The difference between the mass of the object at normal temperature and the mass of the lead measured in the state of superconductivity is the mass of the digestion products in each object.
The researchers created a graph that describes the relationship between the age of the lead and the amount of food products found on it. In the future, archaeologists will be able to use this graph and the new method to determine the age of lead objects found in excavations.
Prof. Reich and Dr. Shalu say that the new method is the first to date metals and does not depend on organic findings. The only existing dating method, based on materials found in excavations and not on the hardness of time, place, technology, architecture, art, etc., is through the measurement of Carbon 14 isotope This isotope is formed in every organic body (plant or animal) and it fades from the day of death. The amount of the isotope remaining in the remains of the owner Life or plants allows you to determine how much time has passed since their death.
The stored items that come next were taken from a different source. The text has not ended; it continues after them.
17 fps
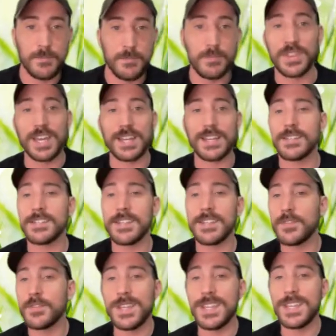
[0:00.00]
But that doesn't
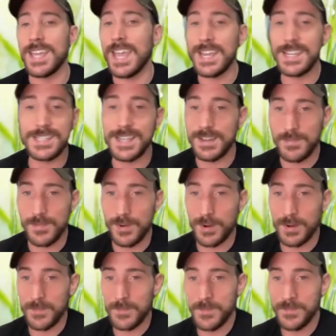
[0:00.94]
have to be the case
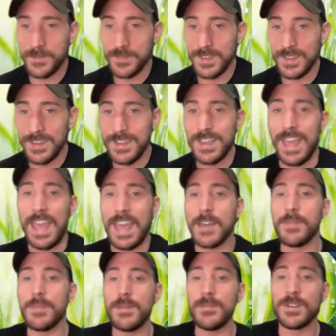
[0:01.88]
anymore.
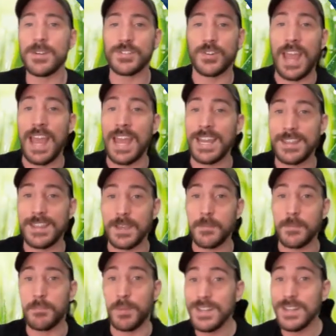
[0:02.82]
AMP emails are
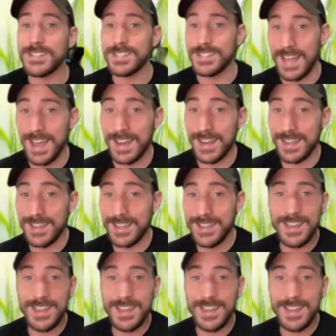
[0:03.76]
anything but static.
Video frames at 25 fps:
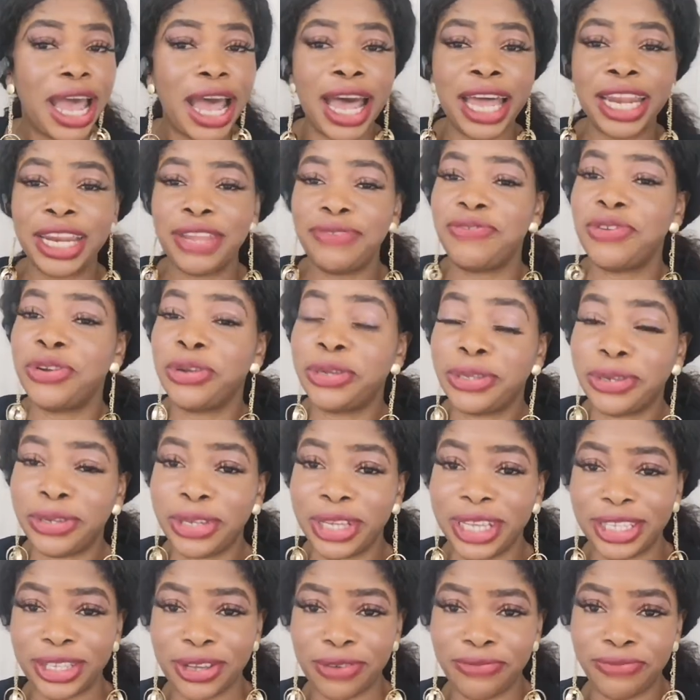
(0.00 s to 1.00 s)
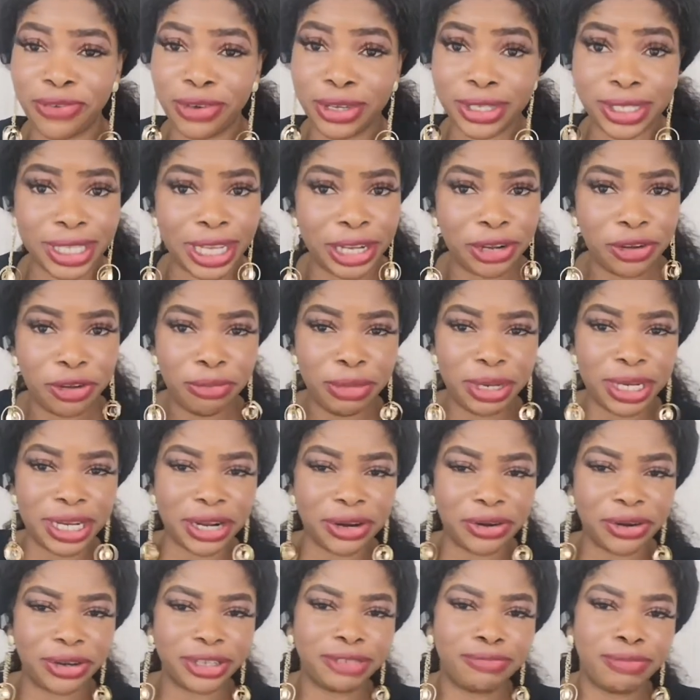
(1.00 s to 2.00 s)
And if you know today is your first time coming
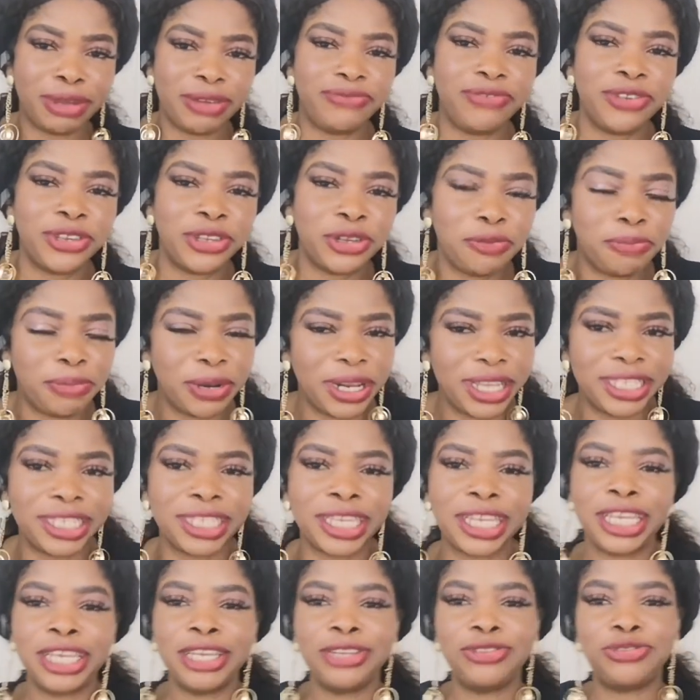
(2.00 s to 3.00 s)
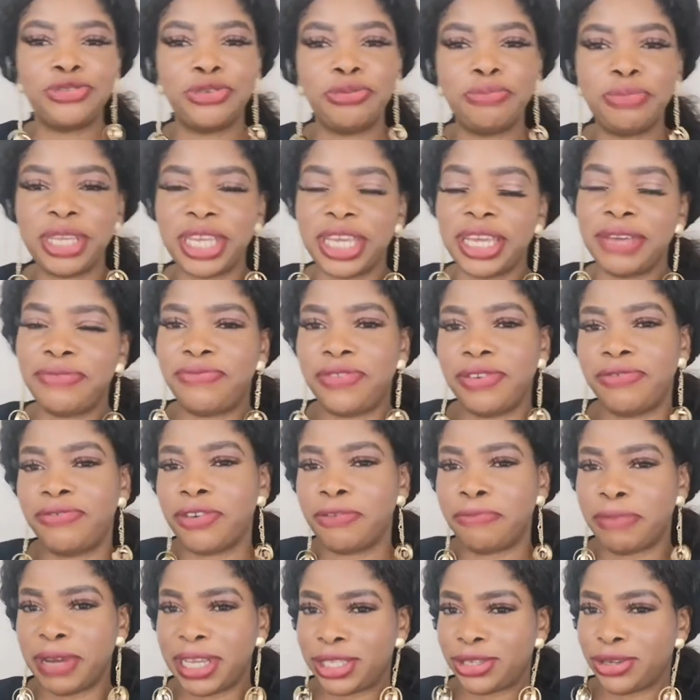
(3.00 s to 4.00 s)
across my video, please do me a
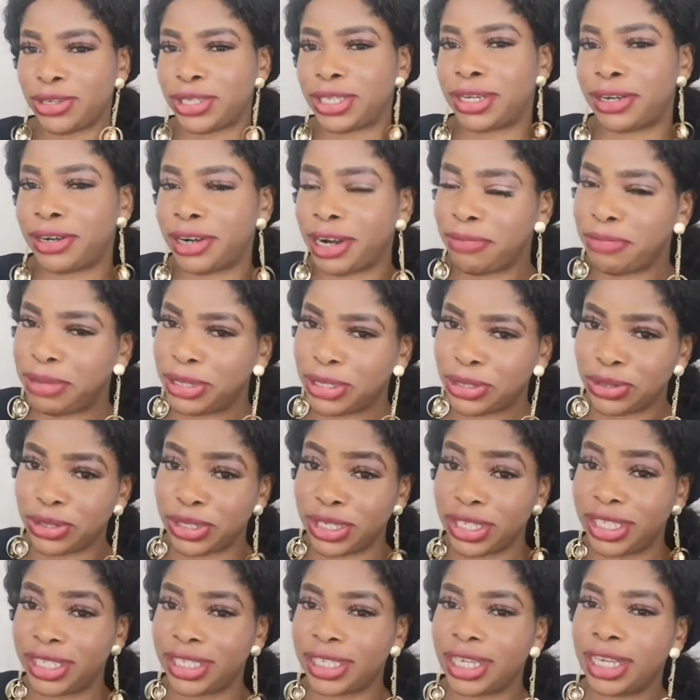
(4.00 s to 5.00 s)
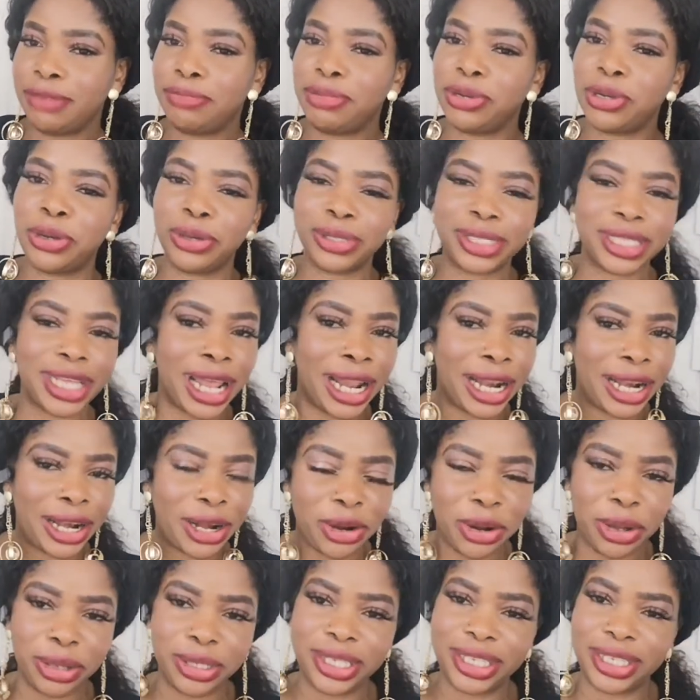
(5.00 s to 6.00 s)
favor by subscribing to this channel, because a
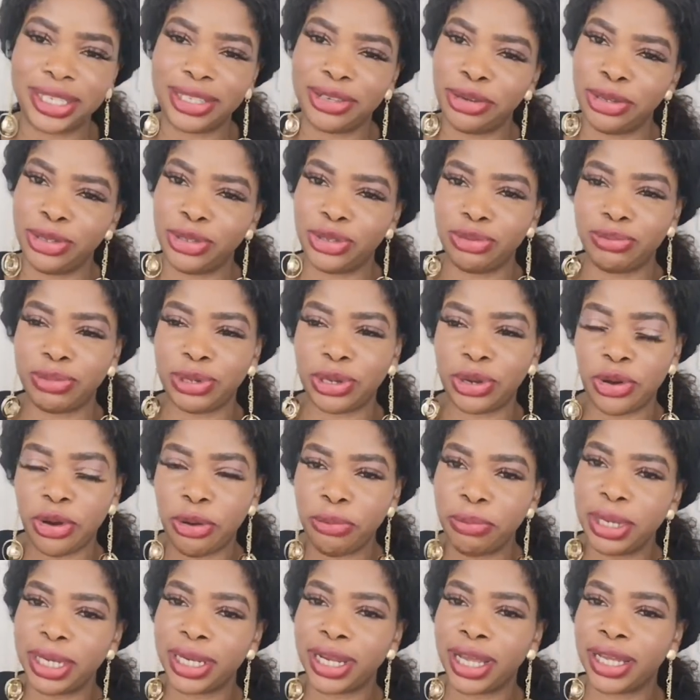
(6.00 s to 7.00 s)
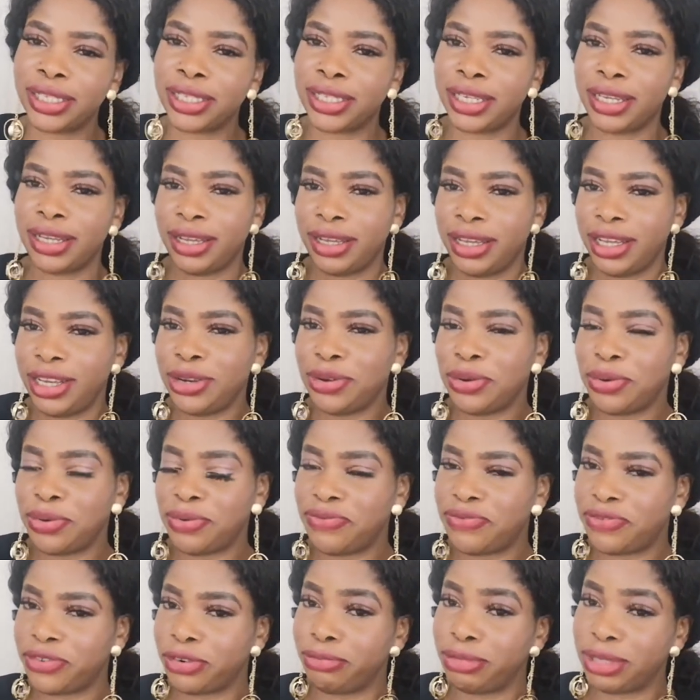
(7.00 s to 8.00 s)
lot is going to be coming out, you
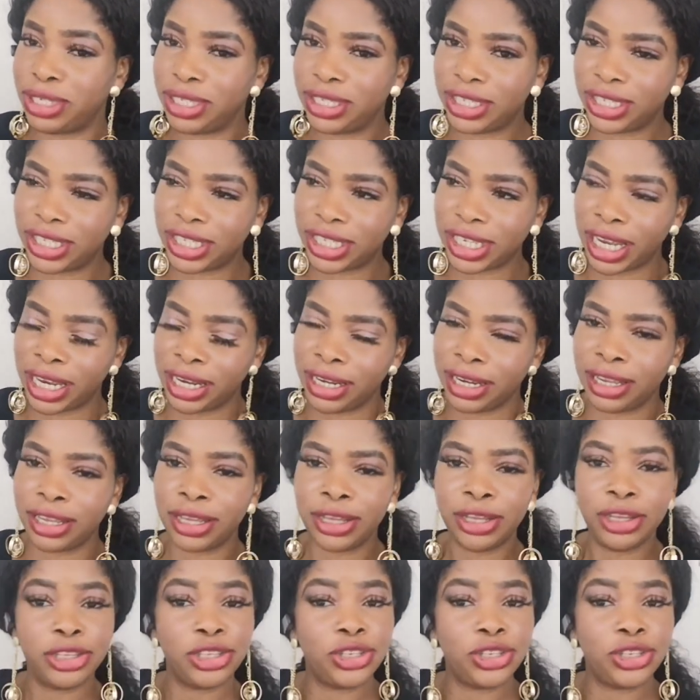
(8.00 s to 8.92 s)
know, from this channel.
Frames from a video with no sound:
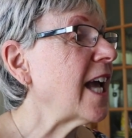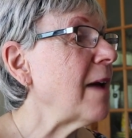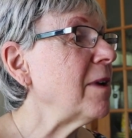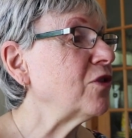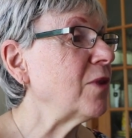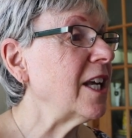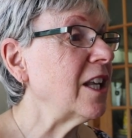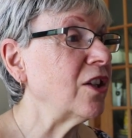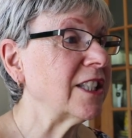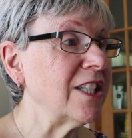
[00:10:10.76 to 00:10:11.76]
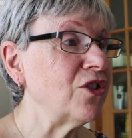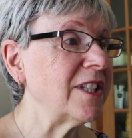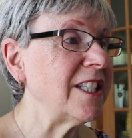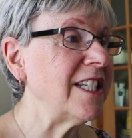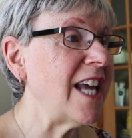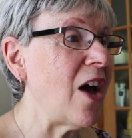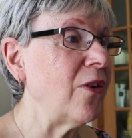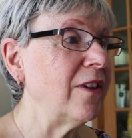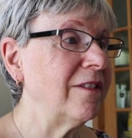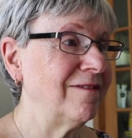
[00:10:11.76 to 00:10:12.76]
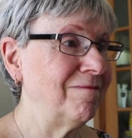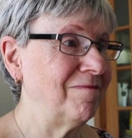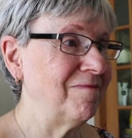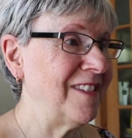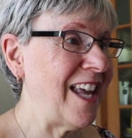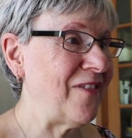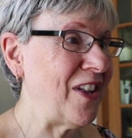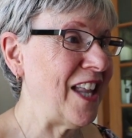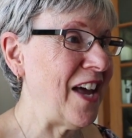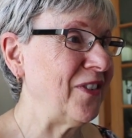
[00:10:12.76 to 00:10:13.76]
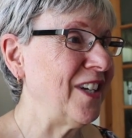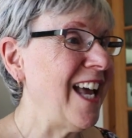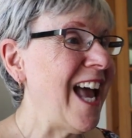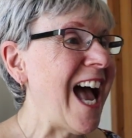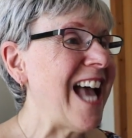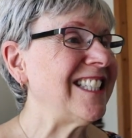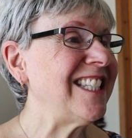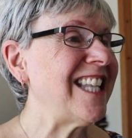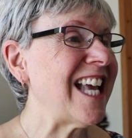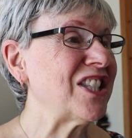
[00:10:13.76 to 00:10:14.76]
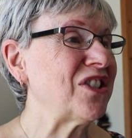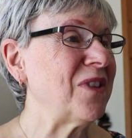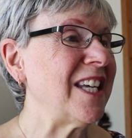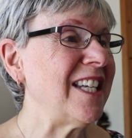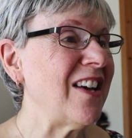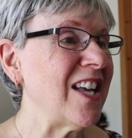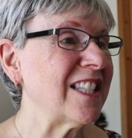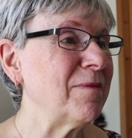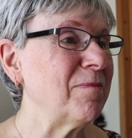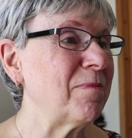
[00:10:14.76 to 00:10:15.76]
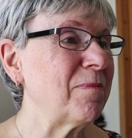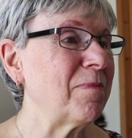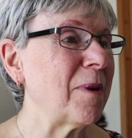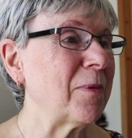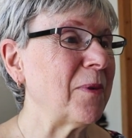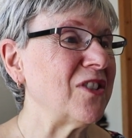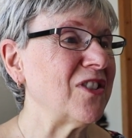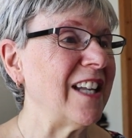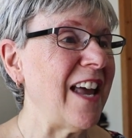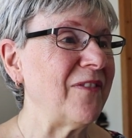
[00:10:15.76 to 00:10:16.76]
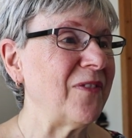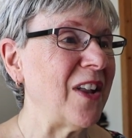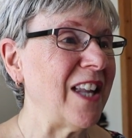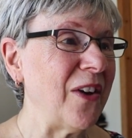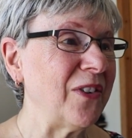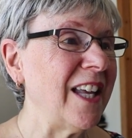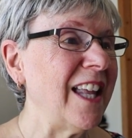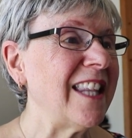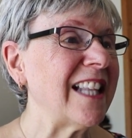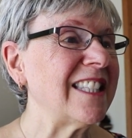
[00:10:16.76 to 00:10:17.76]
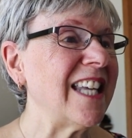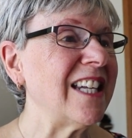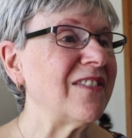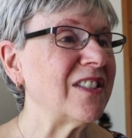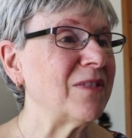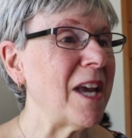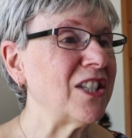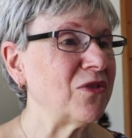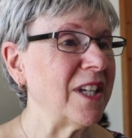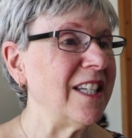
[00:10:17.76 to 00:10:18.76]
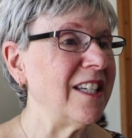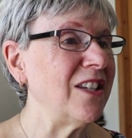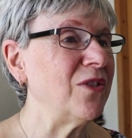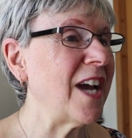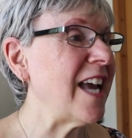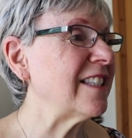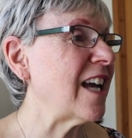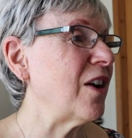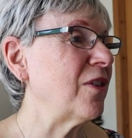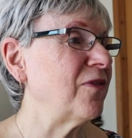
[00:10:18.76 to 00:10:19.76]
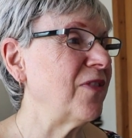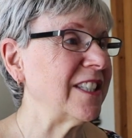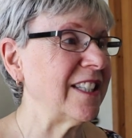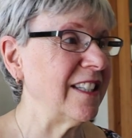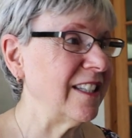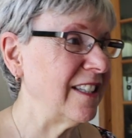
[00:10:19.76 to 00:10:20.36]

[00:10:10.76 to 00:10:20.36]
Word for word: Got my drink. Looks interesting now. Laugh out loud. I see that stringing awesome preparation. Laugh out loud. That's the end of this my stringing. You guys are fussy.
Dr. Shalo intends to test the compatibility between the two methods, by comparing lead parts with wooden parts found in ancient ships in Caesarea and Dor. The wood will be dated by carbon measurement, 14 the lead by the new method. A good match of the two dates will give additional support to the new method of dating artifacts lead.
Prof. Reich and his colleagues are now working on measuring additional lead samples, from different sources, in order to reduce the margin of error of the new method. At this point, the range of error in measurements using this method is about 200 years. The more lead samples there are, the smaller the margin of error will be.